● Assigned task
Could you output each record below exactly as it stands and leave the pictures out?

● Dataset entries
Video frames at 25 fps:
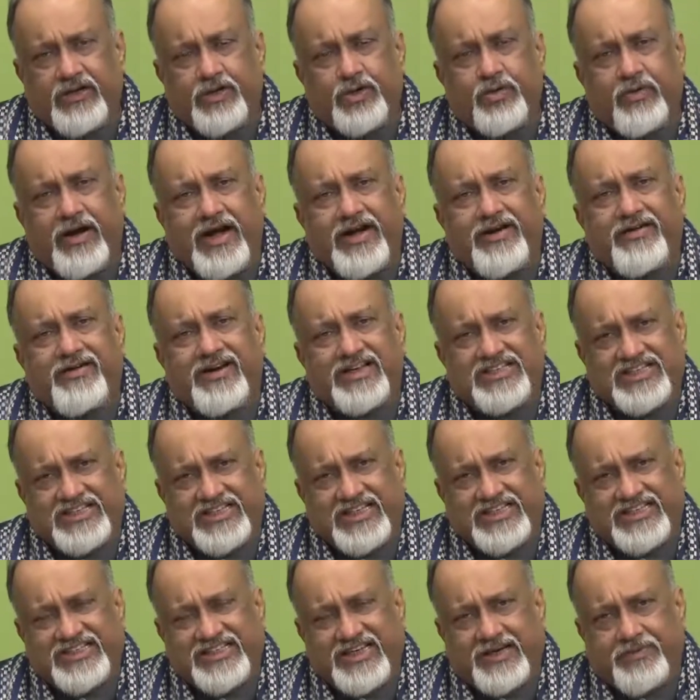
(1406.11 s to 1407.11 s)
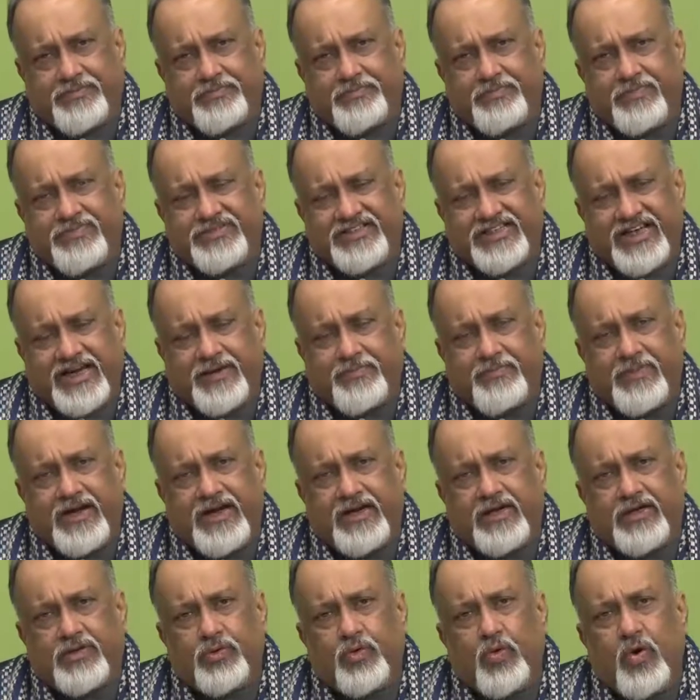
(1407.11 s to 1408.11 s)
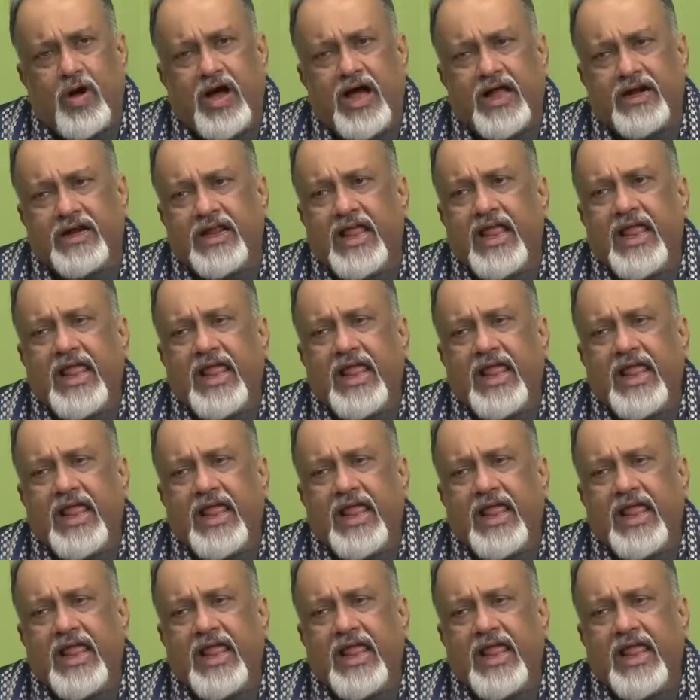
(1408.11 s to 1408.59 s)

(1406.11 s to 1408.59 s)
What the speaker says: to address the segment who are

● Worked solution
Video frames at 25 fps:
(1406.11 s to 1407.11 s)
(1407.11 s to 1408.11 s)
(1408.11 s to 1408.59 s)

(1406.11 s to 1408.59 s)
What the speaker says: to address the segment who are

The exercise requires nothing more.